Task to carry out: Would you please repeat all of the data exactly, omitting the pictures?
[[ Given data open ]]
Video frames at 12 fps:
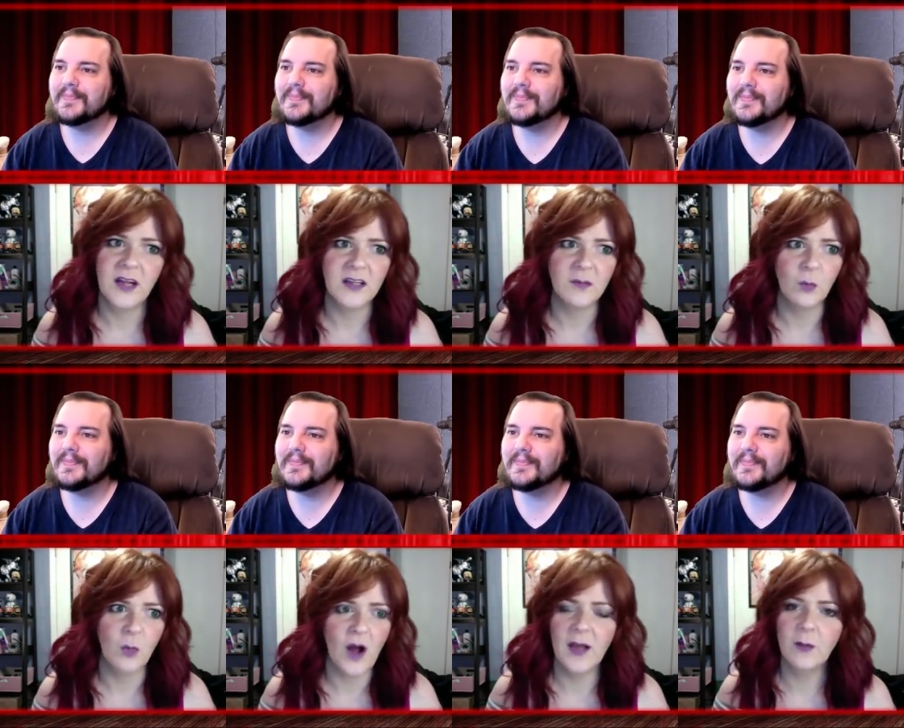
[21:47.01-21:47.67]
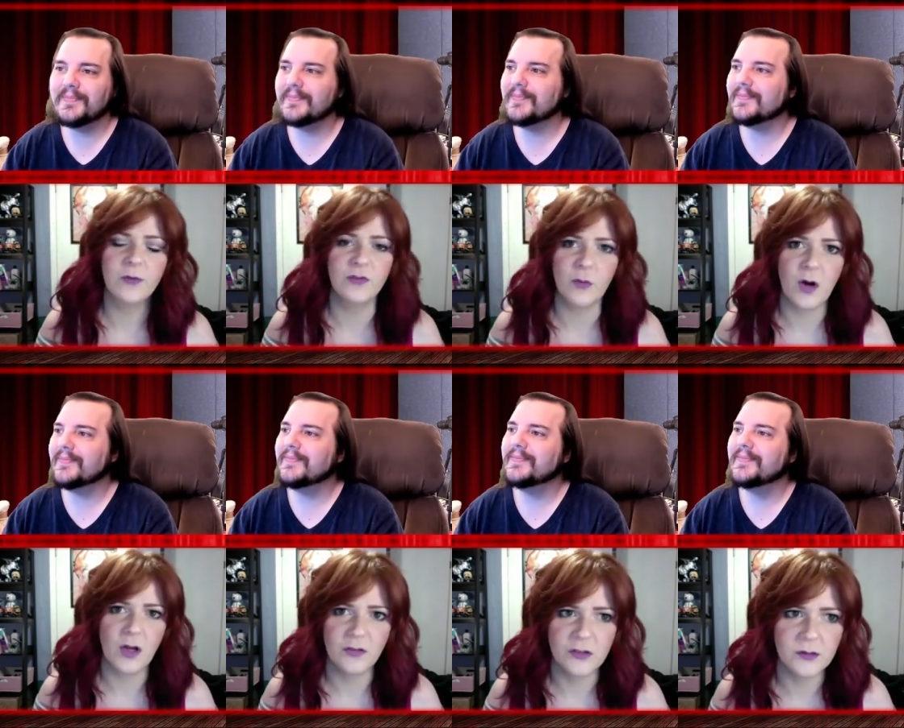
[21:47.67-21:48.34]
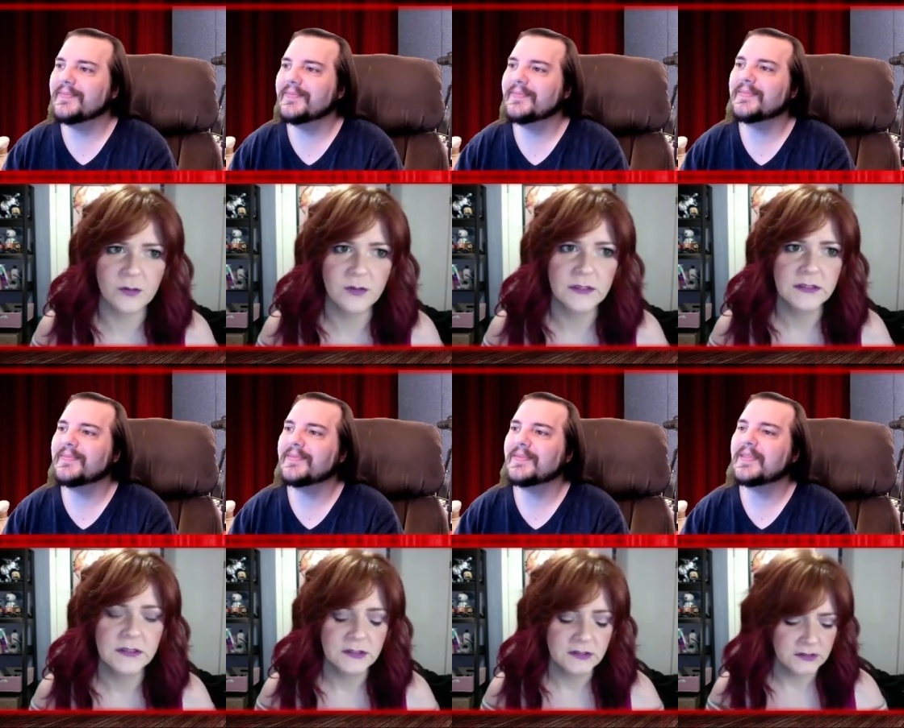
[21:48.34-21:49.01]
Speaker 1: And why would you want to?
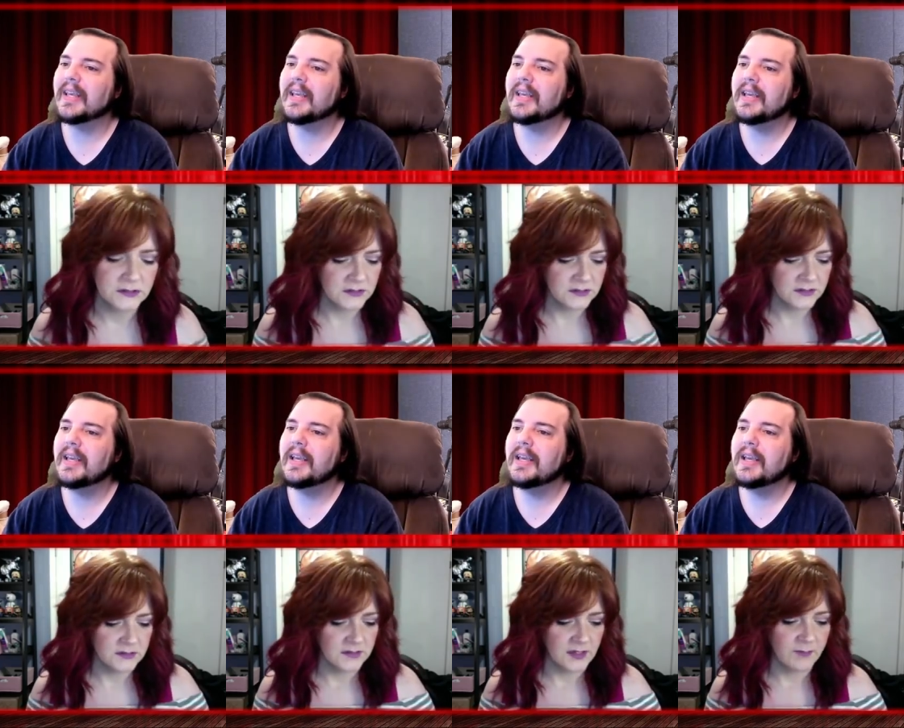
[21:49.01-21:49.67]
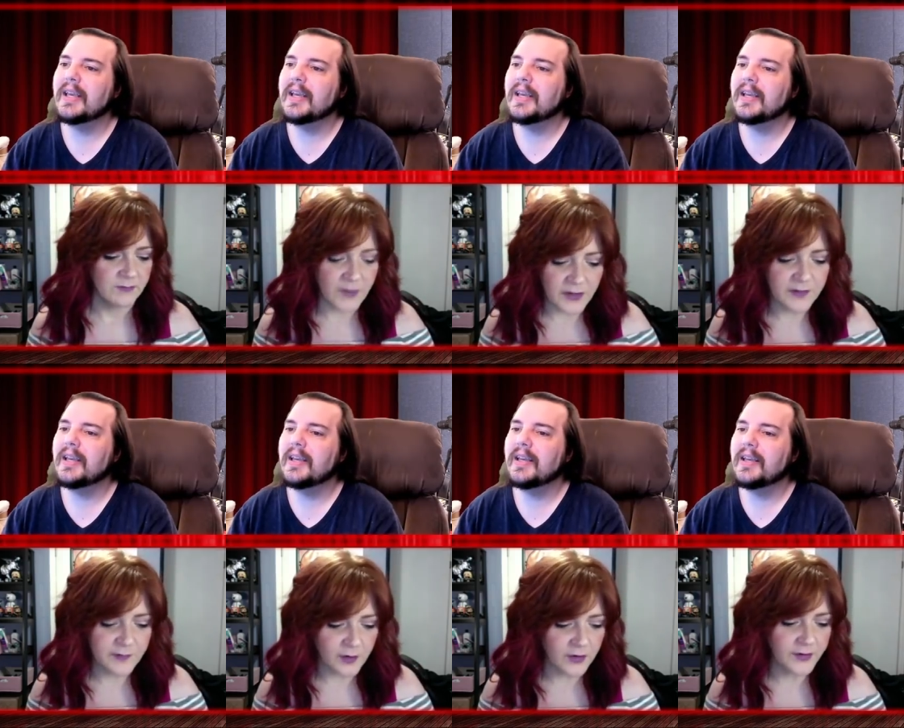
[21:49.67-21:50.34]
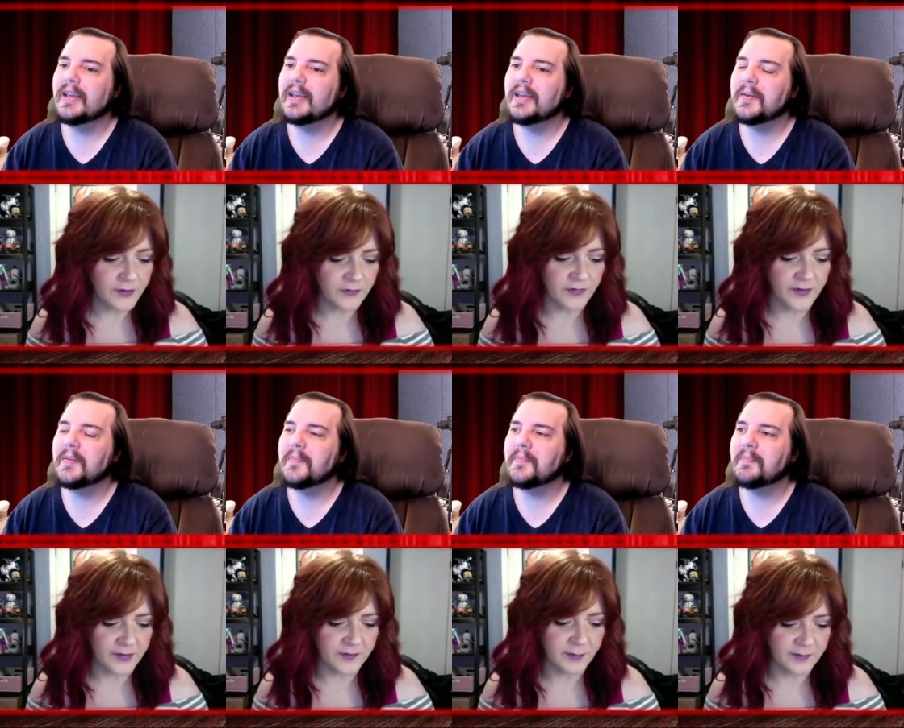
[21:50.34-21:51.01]
I'm very sorry your
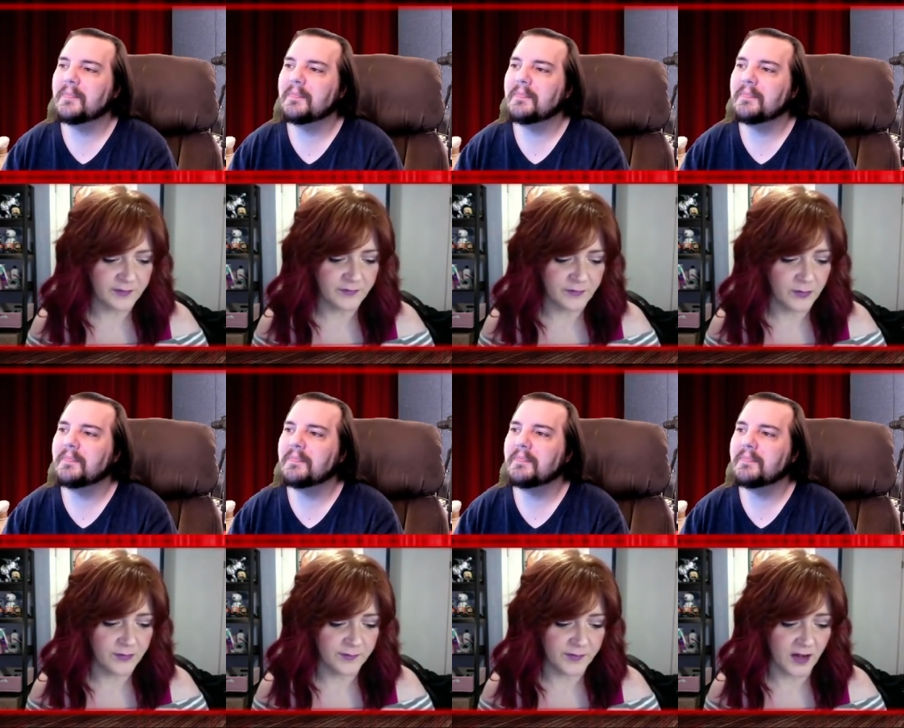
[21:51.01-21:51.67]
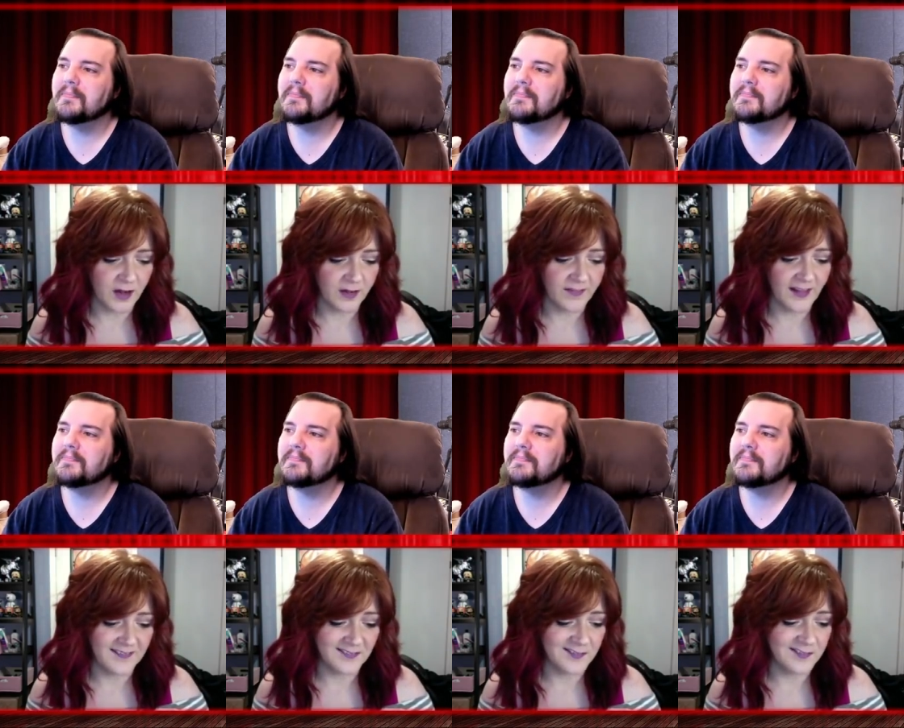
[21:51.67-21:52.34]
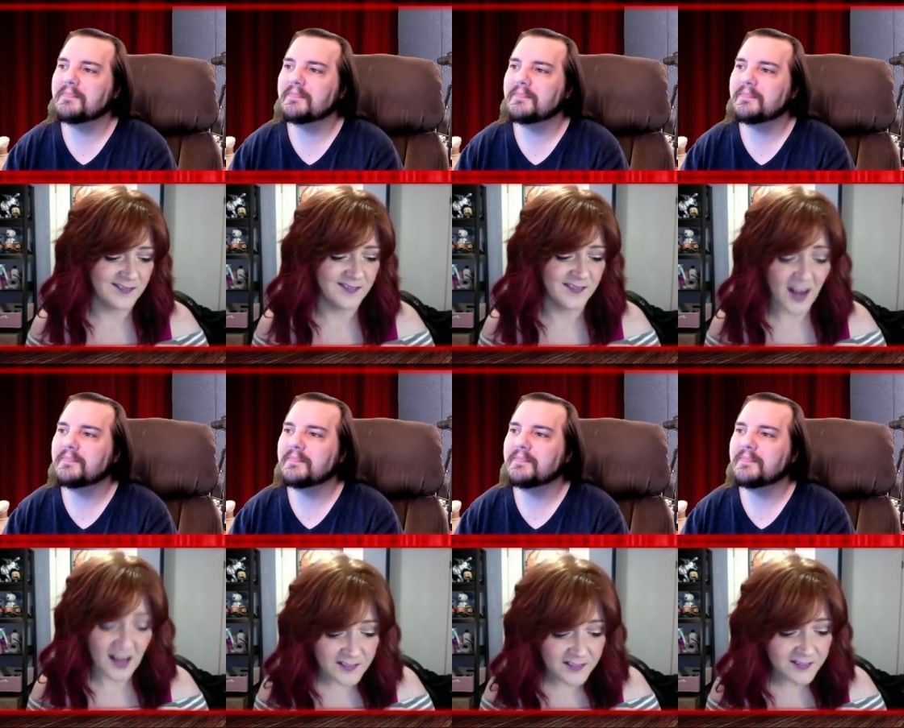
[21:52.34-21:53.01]
very expensive phone is gone. That
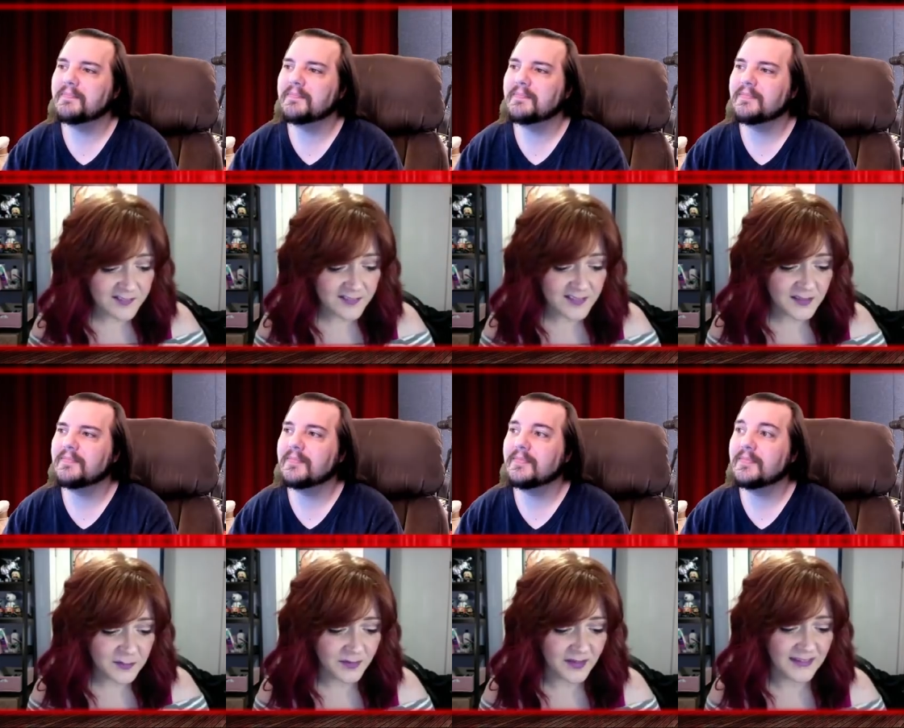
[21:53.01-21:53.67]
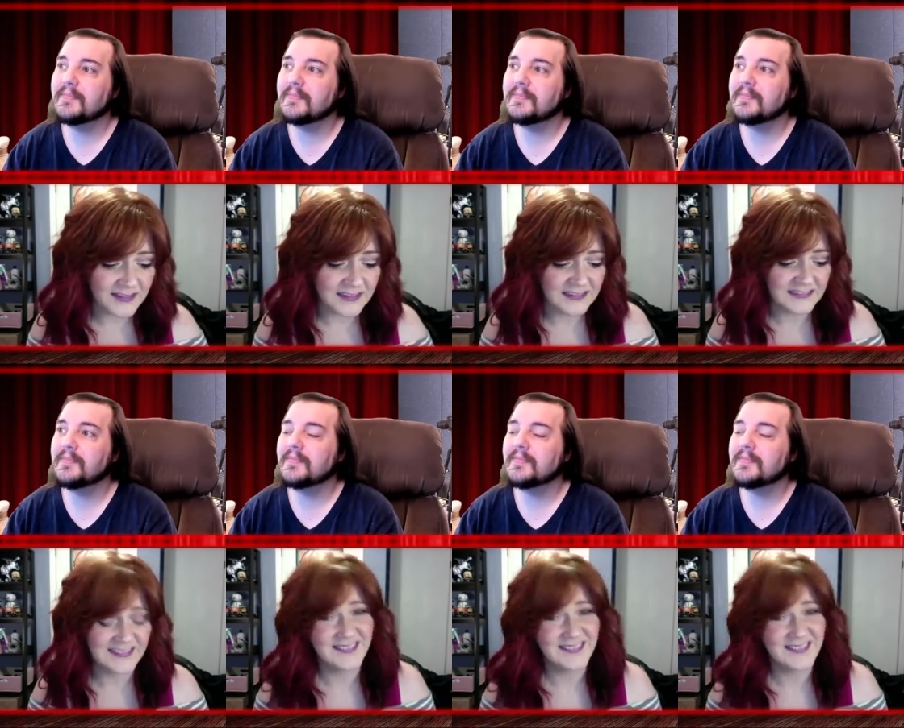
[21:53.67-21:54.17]
sucks, but.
[[ Given data closed ]]
Solution below:
Video frames at 12 fps:
[21:47.01-21:47.67]
[21:47.67-21:48.34]
[21:48.34-21:49.01]
Speaker 1: And why would you want to?
[21:49.01-21:49.67]
[21:49.67-21:50.34]
[21:50.34-21:51.01]
I'm very sorry your
[21:51.01-21:51.67]
[21:51.67-21:52.34]
[21:52.34-21:53.01]
very expensive phone is gone. That
[21:53.01-21:53.67]
[21:53.67-21:54.17]
sucks, but.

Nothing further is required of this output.